GermanT5/wikipedia2corpus

MultiProcessing Issue

CIXUniSaarland opened this issue · 6 comments

stack trace.txt

Hey, upon trying to run the process.py using the extracted wikipedia dump I am running into a No such File/Directory error. I am attaching the stack trace -- can you help me understand if my computational capabilities limit me from running tasks in parellel?

Maybe provide absolute path names instead of relative?

Not sure why this happens. :-(

Maybe you can add more info to the output. Or set pool_size to 1 to debug it?

Thanks for the input! :D
I figured out that it is something to do with pool. I decided to not run it parallel and made some modifications to the code such that it runs them one after the other -- it's slow and inelegant unfortunately.
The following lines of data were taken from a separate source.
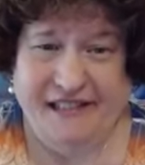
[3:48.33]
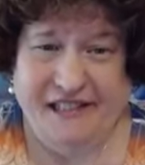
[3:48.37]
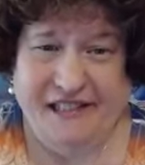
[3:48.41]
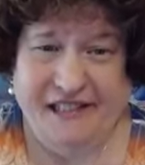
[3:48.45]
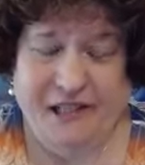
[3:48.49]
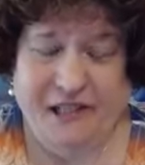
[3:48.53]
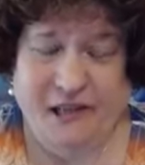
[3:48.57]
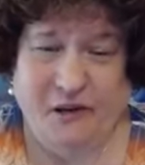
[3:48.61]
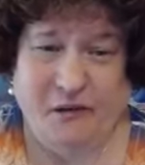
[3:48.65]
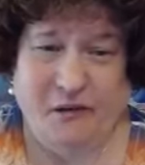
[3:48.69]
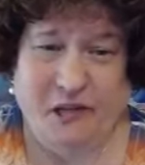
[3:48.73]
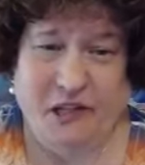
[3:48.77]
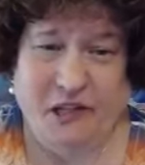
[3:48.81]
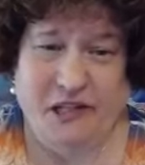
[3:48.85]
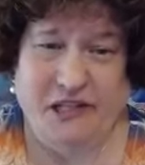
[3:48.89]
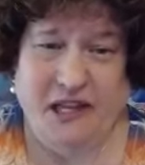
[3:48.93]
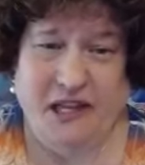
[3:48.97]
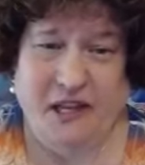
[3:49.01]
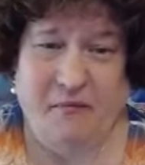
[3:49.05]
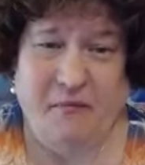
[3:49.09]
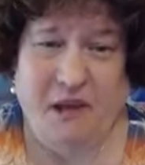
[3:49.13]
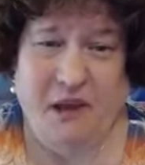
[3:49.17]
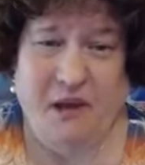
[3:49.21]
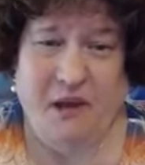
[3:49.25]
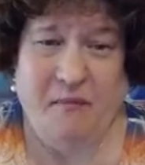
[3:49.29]
So just
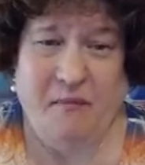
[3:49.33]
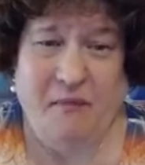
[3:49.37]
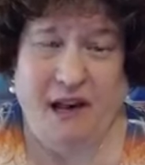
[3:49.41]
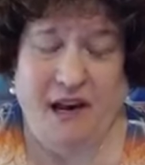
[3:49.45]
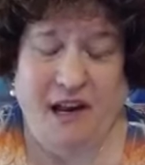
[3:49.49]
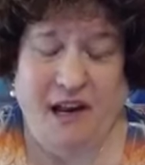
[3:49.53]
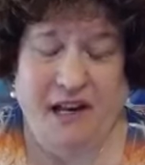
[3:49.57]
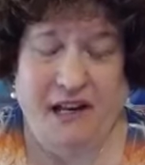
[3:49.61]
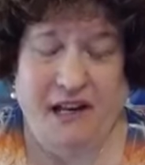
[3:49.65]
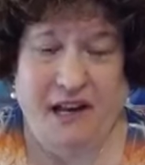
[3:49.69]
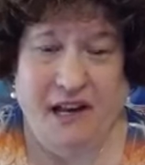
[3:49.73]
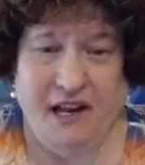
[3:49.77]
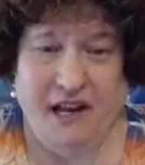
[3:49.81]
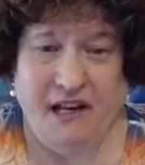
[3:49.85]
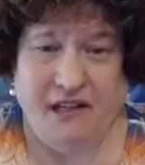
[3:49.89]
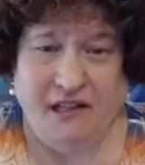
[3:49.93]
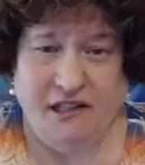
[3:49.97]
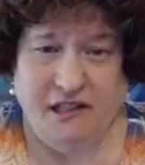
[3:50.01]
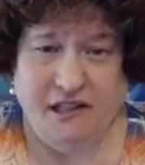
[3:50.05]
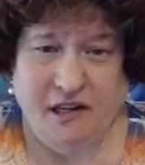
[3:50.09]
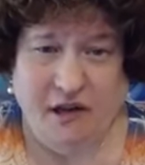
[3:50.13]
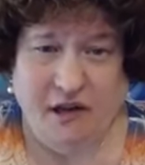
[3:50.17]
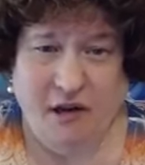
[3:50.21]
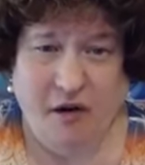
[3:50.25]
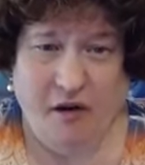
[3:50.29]
give me a minute
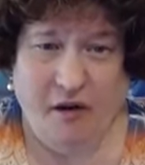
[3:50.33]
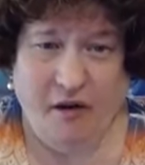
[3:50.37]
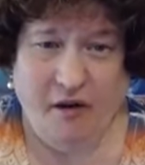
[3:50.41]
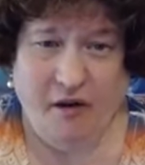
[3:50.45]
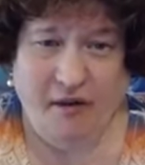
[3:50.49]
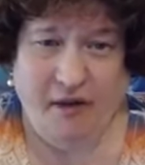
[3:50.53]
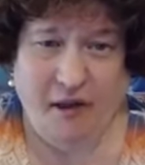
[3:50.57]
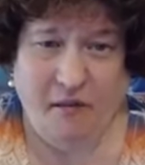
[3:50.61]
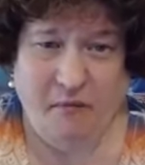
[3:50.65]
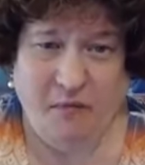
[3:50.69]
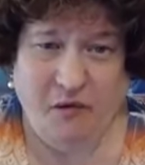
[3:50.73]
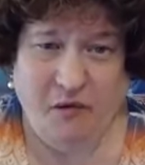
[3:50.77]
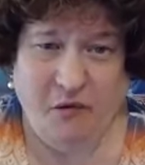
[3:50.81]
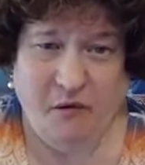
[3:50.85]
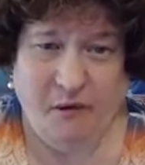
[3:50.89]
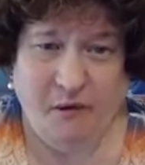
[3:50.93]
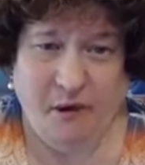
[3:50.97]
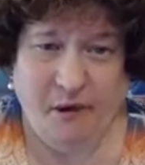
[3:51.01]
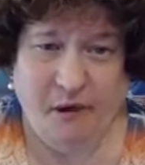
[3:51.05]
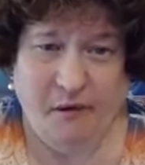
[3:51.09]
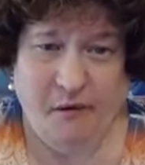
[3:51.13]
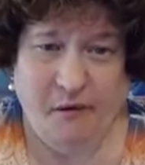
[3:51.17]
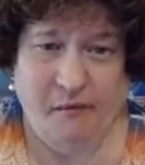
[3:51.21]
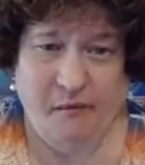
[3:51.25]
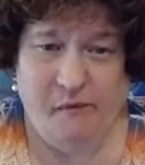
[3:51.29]
to call them
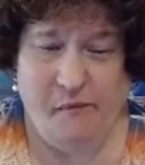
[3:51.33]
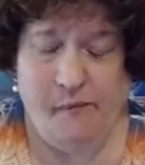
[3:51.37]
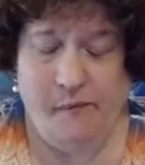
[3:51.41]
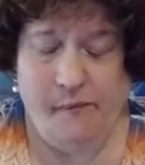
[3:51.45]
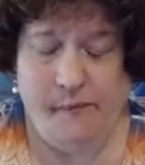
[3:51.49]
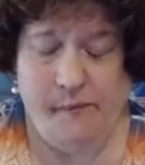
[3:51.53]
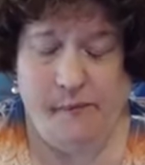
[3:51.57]
through.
It think it's my system's drawback however :/

Hmm. Ok...

What is so special about your system? Is there anything I could improve on my side?

Ah, well. I debugged it further. I think adding a second or two between creating the file and appending into it, could be helpful. I used time.sleep(2) and I think it seems to working now.
What do you think?

What do you think?

I think this is very strange and id never happen on my computer.
Do you use a NFS file system or something like that?

Nope. NTFS and/or exFAT. I couldn't get the code running on Windows at all, barring the known wiki-extractor issue; but could run it on MacOS with a time.sleep(2); maybe something to do with the indexing process, not sure.
Thanks a lot for your prompt responses :)